The only way to solve it is through collective bargaining for data. This is a complex issue that will not ultimately be solved without regulatory change. But Streamr is forging ahead. They have built a system that lets you join a “data union”, aggregating data collected in your browser with hundreds or thousands of other users, and monetizing it collectively, through their token architecture.
It is a welcome first step in the journey toward a non-extractive data economy. We need more ambitious projects that address themselves to public problems of this magnitude.
Democracy Earth
Democracy Earth is building a non-plutocratic, decentralized governance system. With roots in an Argentinean democratization movement, they have already pushed the envelope by building better collective decision-making tools for use by real governments.
They are focused on the problem of decentralized unique identity and are at the vanguard of that research area. But even better, their ideas about identity dovetail with an attractive vision for how unique identities might actually interact with one another: They envision a universal basic income based on the idea that every person can mint tokens at the same rate of time. These tokens can then be used as “voice” in collective decisions, or as payment for other participants’ time. In short, they are building a collective action system that would also strive to generate a financial baseline for participants.

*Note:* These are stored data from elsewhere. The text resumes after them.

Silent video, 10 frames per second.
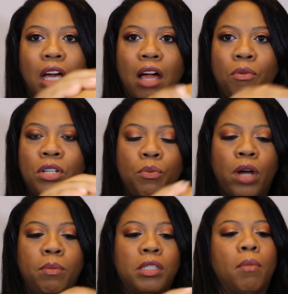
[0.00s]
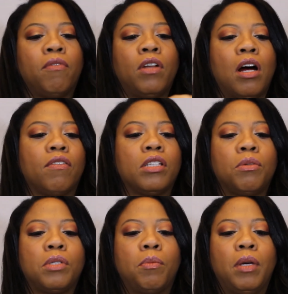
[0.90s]
I did wipe some of it off because
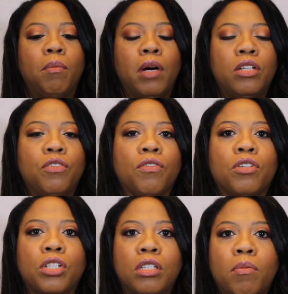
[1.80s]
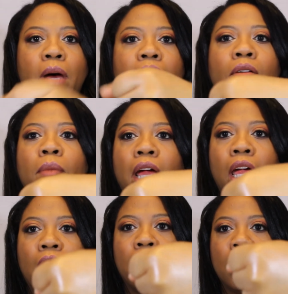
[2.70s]
it was a bit much for just the back of my
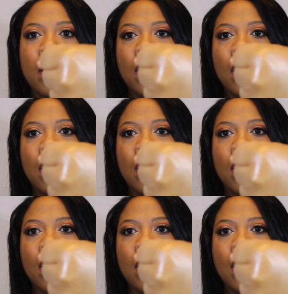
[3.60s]
hand.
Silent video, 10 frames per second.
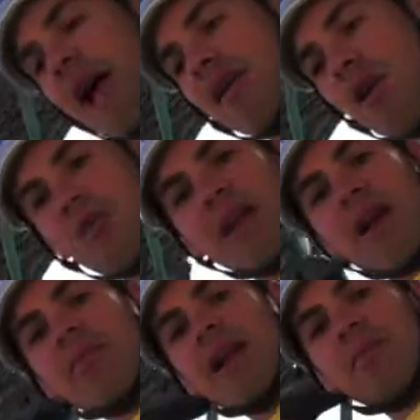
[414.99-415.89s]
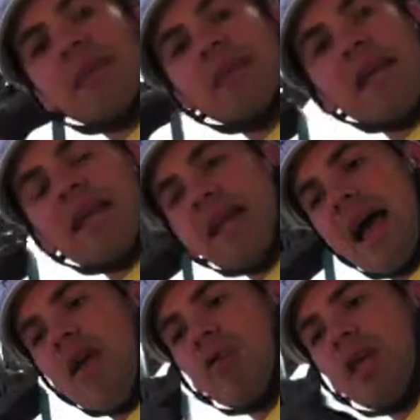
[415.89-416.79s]
I know that I'll be able to lay
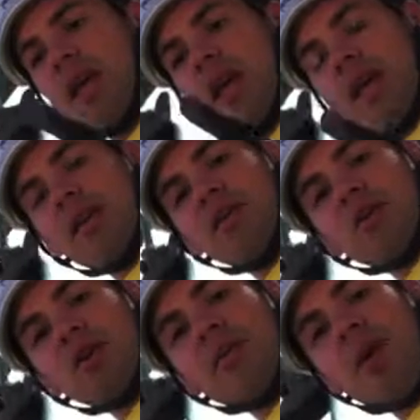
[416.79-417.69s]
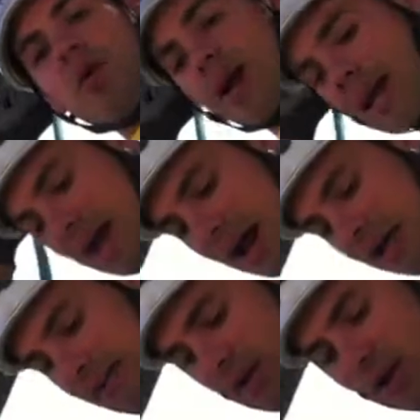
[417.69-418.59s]
down in a tree boat and not
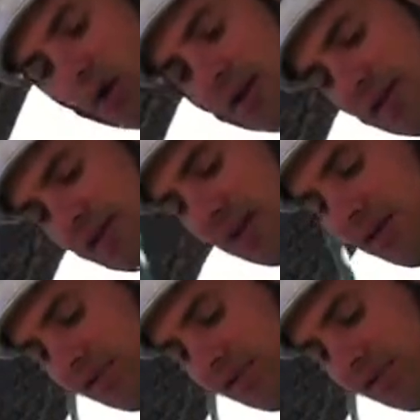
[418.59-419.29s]
even notice it.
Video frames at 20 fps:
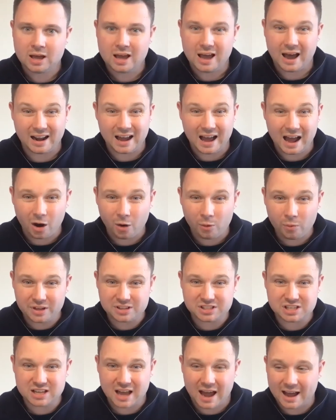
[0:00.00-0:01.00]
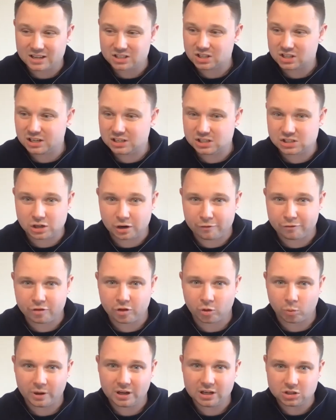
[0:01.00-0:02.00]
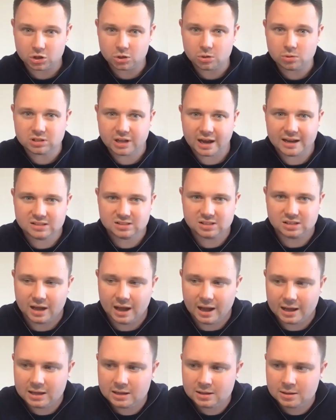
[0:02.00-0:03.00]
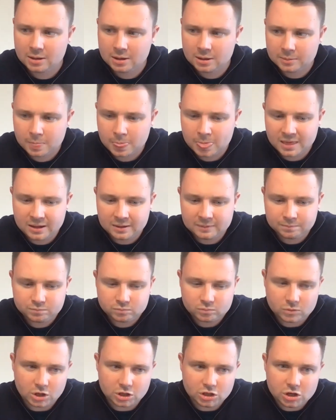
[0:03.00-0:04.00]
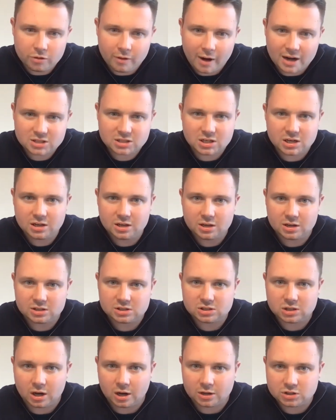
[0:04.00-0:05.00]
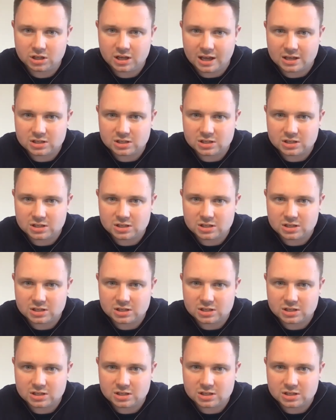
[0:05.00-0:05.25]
and how this is actually stuff that we do day to day, then you're actually going to start to get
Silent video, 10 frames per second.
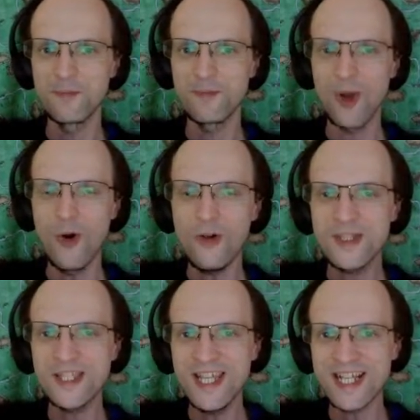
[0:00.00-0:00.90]
All
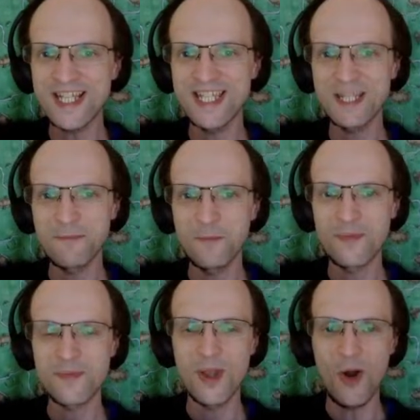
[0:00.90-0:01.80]
6.
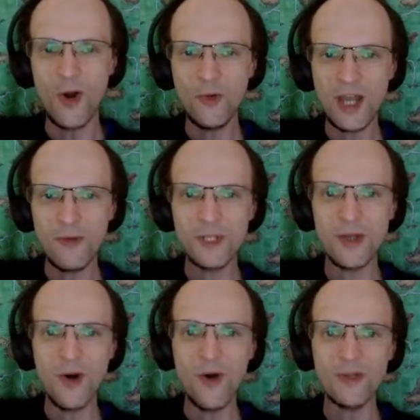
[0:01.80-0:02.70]
Oh yeah, we saw
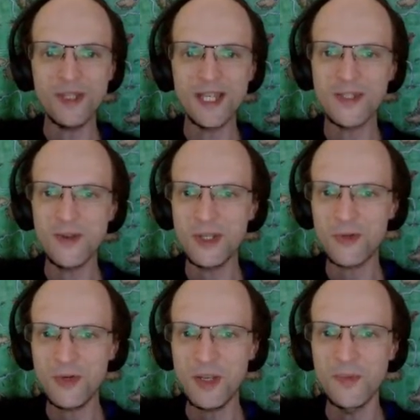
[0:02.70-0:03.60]
all 6 on
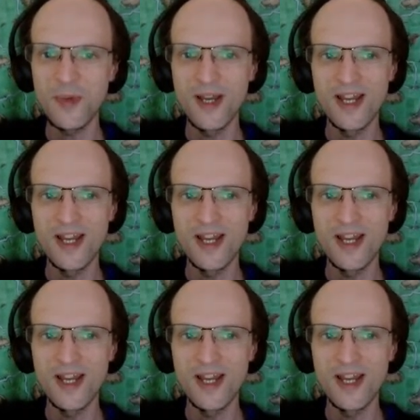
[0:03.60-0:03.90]
stream.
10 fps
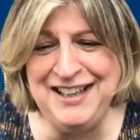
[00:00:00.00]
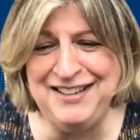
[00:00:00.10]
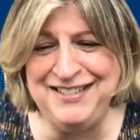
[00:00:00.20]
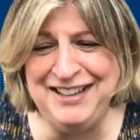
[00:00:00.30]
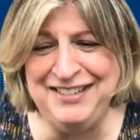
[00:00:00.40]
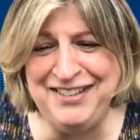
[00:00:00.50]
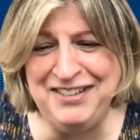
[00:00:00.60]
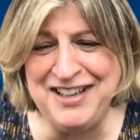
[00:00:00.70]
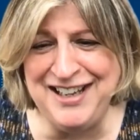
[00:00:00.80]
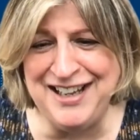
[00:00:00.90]
yeah,
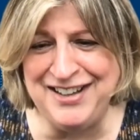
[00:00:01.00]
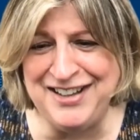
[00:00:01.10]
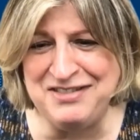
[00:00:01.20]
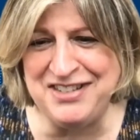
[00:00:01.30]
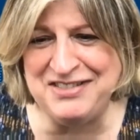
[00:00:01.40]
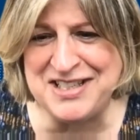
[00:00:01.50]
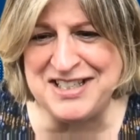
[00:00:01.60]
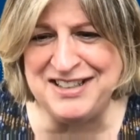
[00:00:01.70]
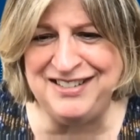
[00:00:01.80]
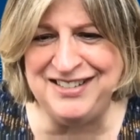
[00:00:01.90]
okay, yeah, that was
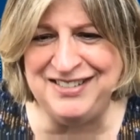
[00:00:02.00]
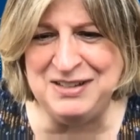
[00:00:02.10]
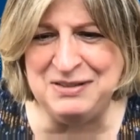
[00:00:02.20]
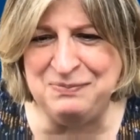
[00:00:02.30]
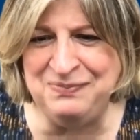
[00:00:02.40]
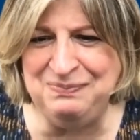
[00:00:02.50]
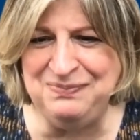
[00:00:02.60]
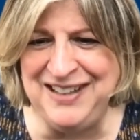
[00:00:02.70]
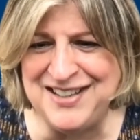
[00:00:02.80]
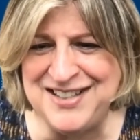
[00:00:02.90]

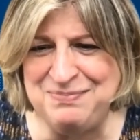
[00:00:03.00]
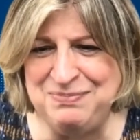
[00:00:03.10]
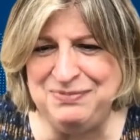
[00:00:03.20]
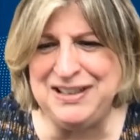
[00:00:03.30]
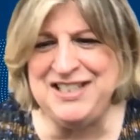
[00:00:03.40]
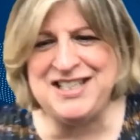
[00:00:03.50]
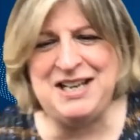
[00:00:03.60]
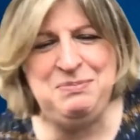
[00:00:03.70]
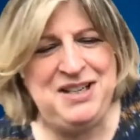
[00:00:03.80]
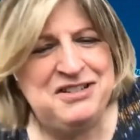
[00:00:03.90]
yes, please
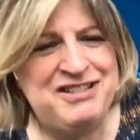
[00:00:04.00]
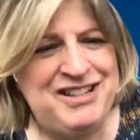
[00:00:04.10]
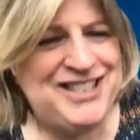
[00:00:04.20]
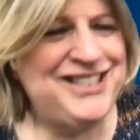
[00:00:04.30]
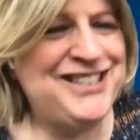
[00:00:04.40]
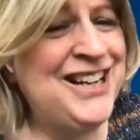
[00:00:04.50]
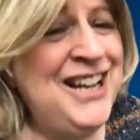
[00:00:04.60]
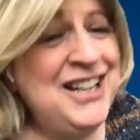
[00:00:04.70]
send me your questions.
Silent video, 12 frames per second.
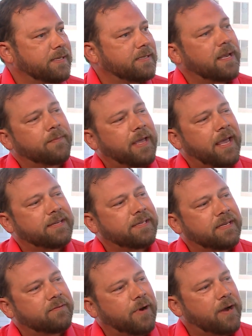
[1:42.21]
In some
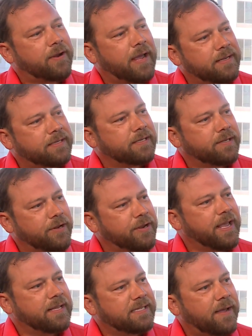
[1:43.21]
cases, rare cases, you can
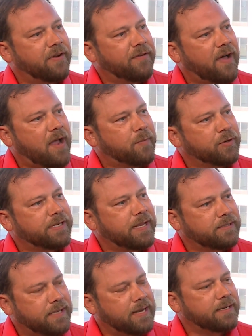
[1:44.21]
get
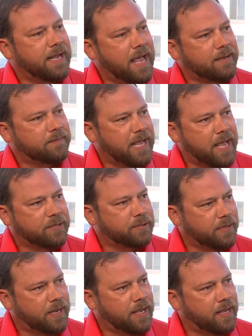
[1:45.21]
75%
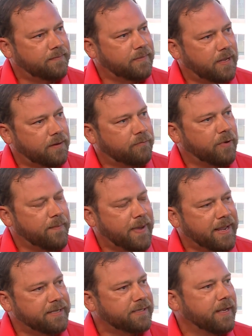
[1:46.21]
tax
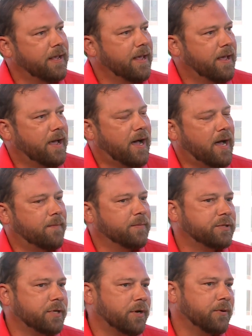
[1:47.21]
rebates.
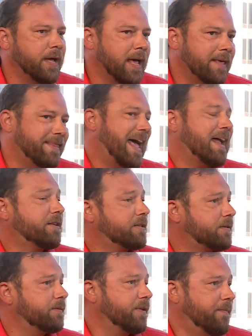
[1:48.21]
So
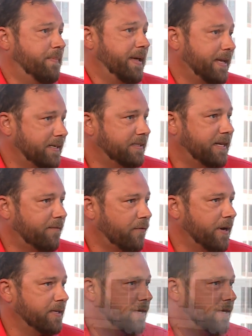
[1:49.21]
that's the biggest difference.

With integrations with DAOs such as MolochDAO, Democracy Earth remains steadfast in supporting new ways to organize, maintaining a strong focus on decentralization. Stay tuned for more developments from Democracy Earth later this year as their toolset matures.
Sustained Innovation
These projects remind us why blockchain technology is exciting: because despite its flaws and hurdles, it points the way towards better modes of flexible social collaboration. Follow these projects; help them work towards their goals, and root for them!
By experimenting with new primitives and cryptoeconomic toolsets, we can iterate more quickly in the effort to work better together. Some problems are just too big to solve alone, and now we have the tools to begin building democratic institutions that can scale appropriately for our collective needs, during times of dire necessity.